Werkstätten produzieren für den Wohlstand unserer Gesellschaft
Es ist richtig, dass in den Werkstätten auch sog. einfache Tätigkeiten ausgeübt werden. Aber es ist auch richtig, dass hier Fertigung, Konfektionierung, Versand und Vorproduktion für Industriegüter erfolgt. Für die Identifikation der Beschäftigten mit dem Produkt ist die Hochwertigkeit und Verkaufsfähigkeit des Produktes von großer Bedeutung. Aber es ist auch so, dass Werkstätten damit auch dem Konjunkturzyklus unterliegen. Wenn sich die Auftragslage für die Unternehmen verschlechtert, verschlechtert sie sich auch für die Werkstätten und damit auch für die Gehaltsperspektiven der Beschäftigten. Werkstätten sind mittlerweile Teil der gewerblichen Wertschöpfungsketten.

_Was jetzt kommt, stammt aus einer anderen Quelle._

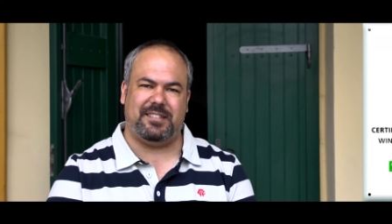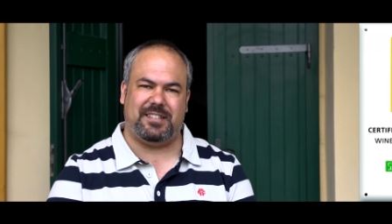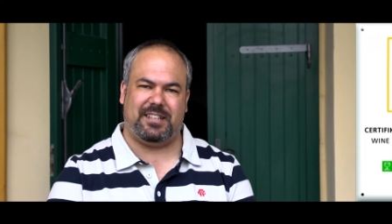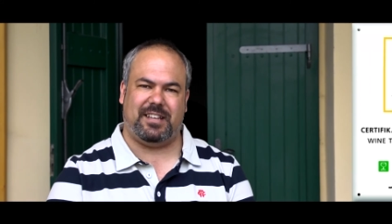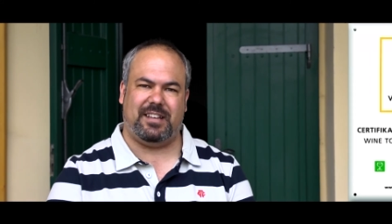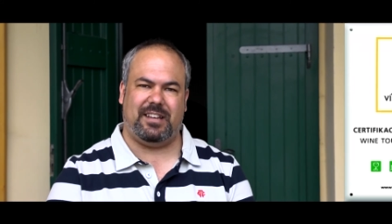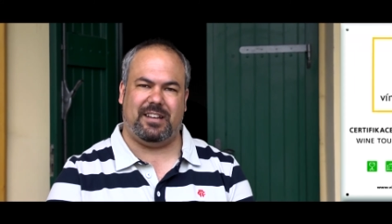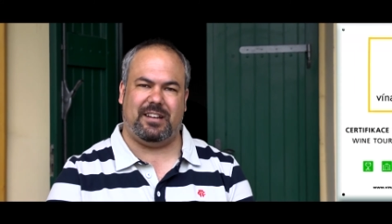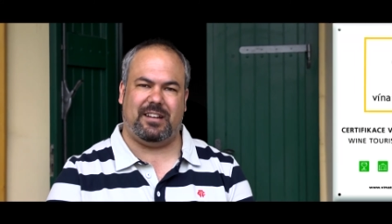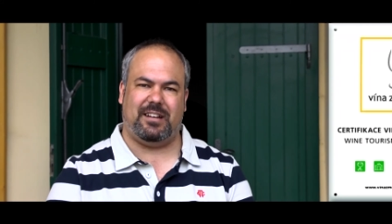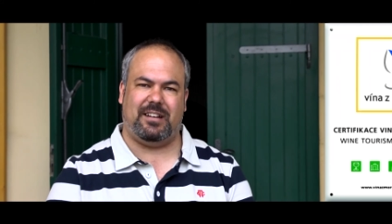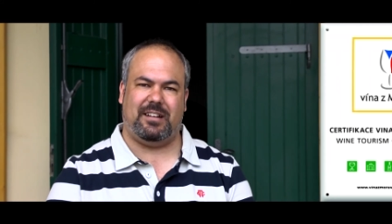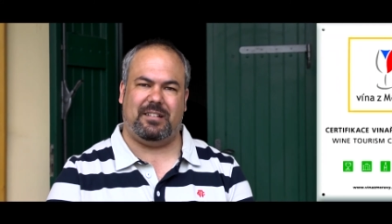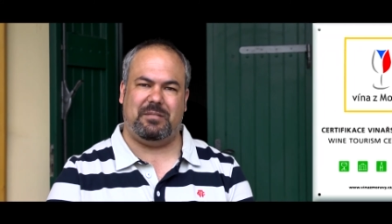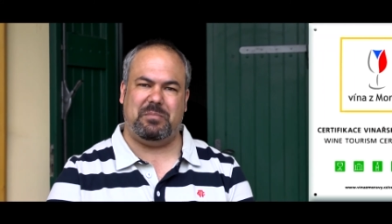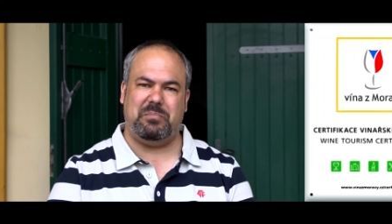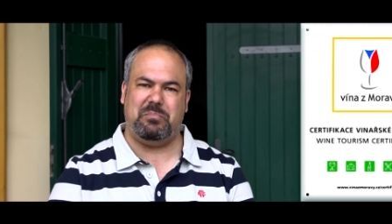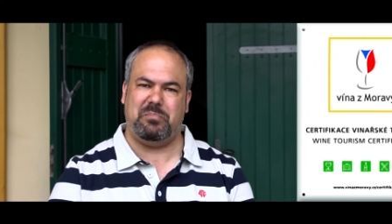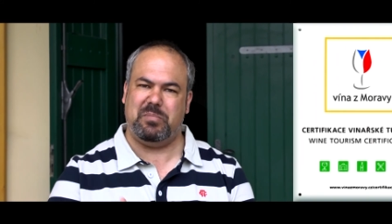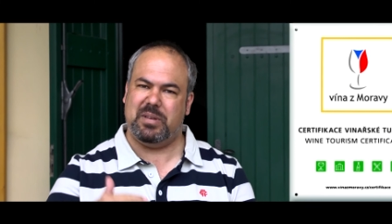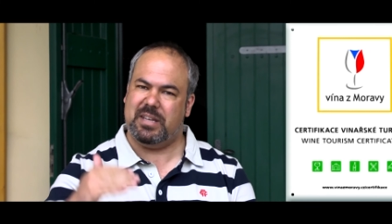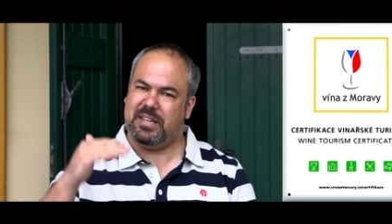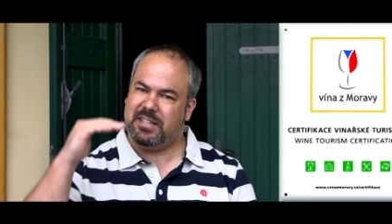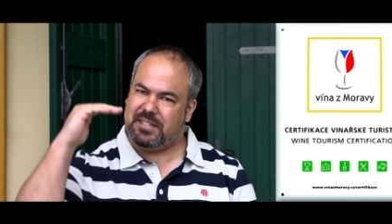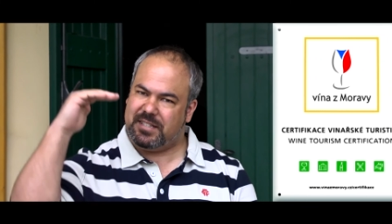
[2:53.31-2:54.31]
here
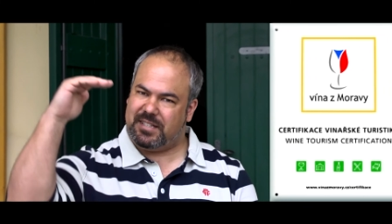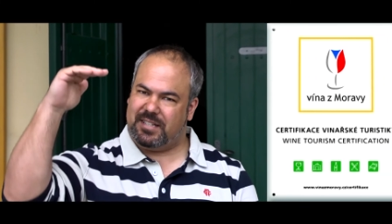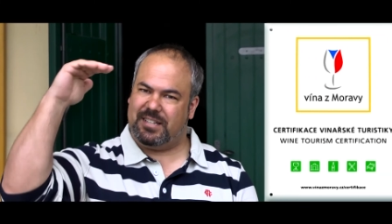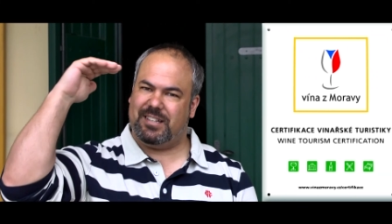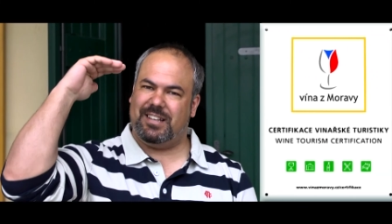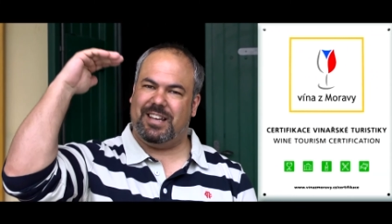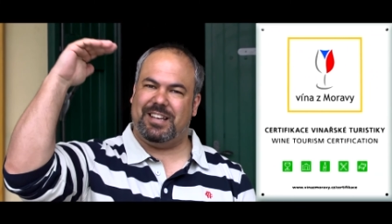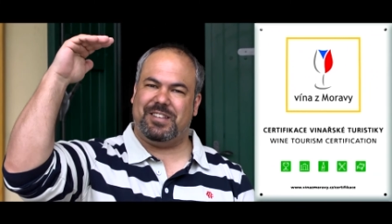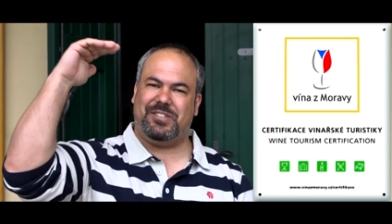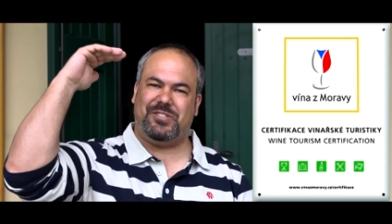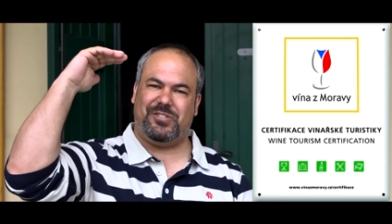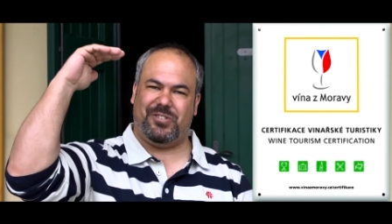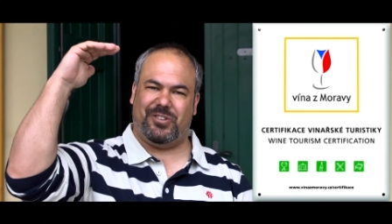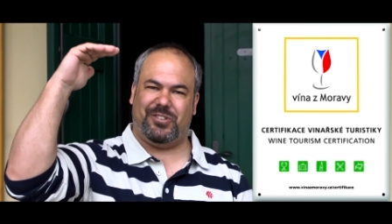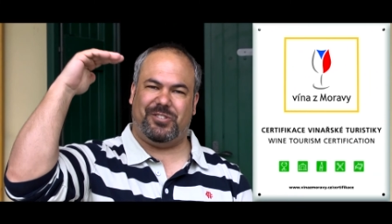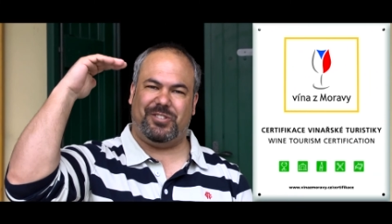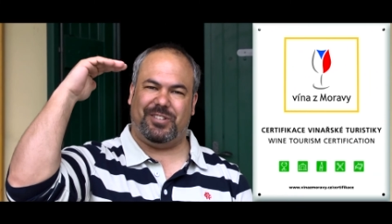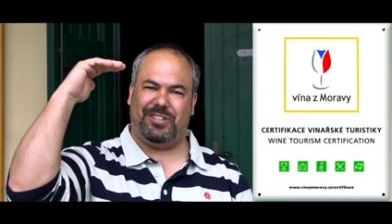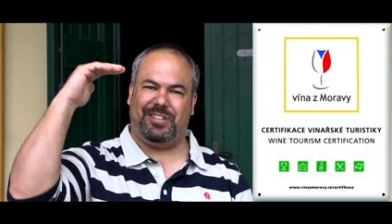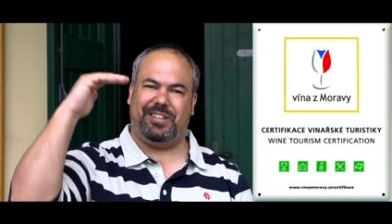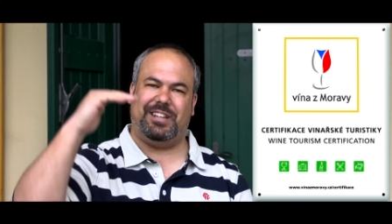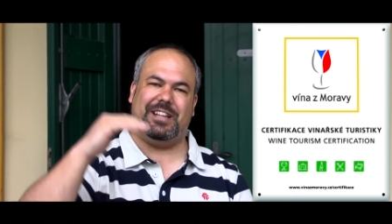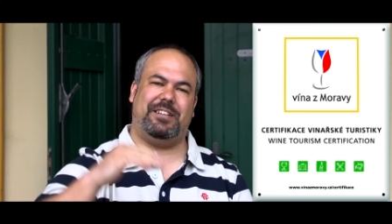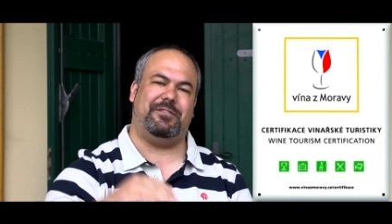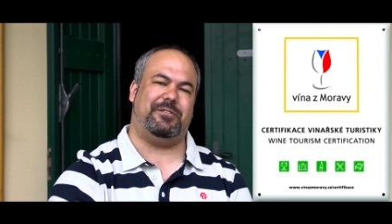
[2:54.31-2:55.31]
meet a
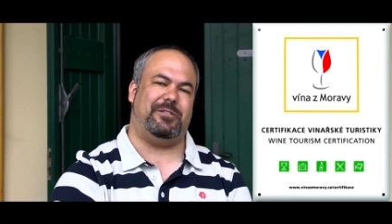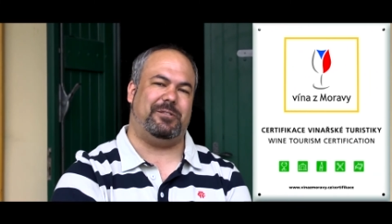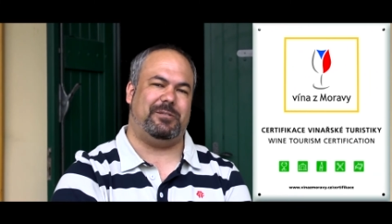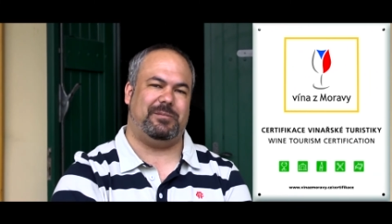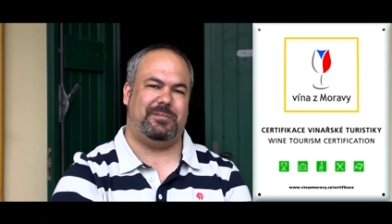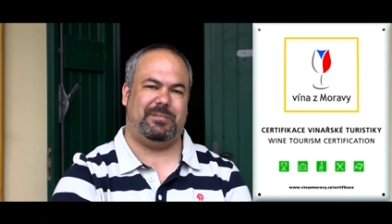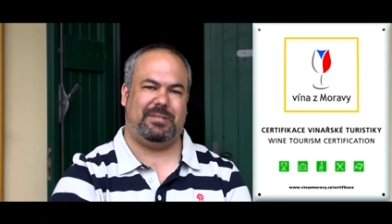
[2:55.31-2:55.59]
certain level.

Wertschätzung für die Arbeit der Werkstätten
Es ist nachvollziehbar, dass viele Menschen mit Behinderung eine Beschäftigungsperspektive auf dem ersten Arbeitsmarkt wünschen. Die Bedingungen dafür müssen zweifellos politisch verbessert werden. Das Übergangsmanagement ist übrigens auch eine Aufgabe, die die Martin-Luhter-King-Werkstatt schon seit vielen Jahren erfüllt. So habe ich auch im Übrigen den Eindruck gewonnen, dass wir in der Euphorie der Inklusionsdebatte das etwas in den Hintergrund geraten lassen, was die Träger teilweise seit Jahrzehnten geleistet haben und leisten. Deshalb ist die Wertschätzung auch für die Mitarbeiter der Werkstätten wichtig. Ihr Know-How und ihre Erfahrung wird auch zukünftig gebraucht, egal wie die Inklusionsdebatte weiter geht. Ich hoffe, dass ich diese Wertschätzung auch bei meinem Besuch in der Martin-Luther-King-Werkstatt zum Ausdruck bringen konnte.

Der nächste Praxistag findet im November statt und hat ein ganz anderes Thema. Dann werde ich eine Nachtschicht lang die Polizei in Unna begleiten.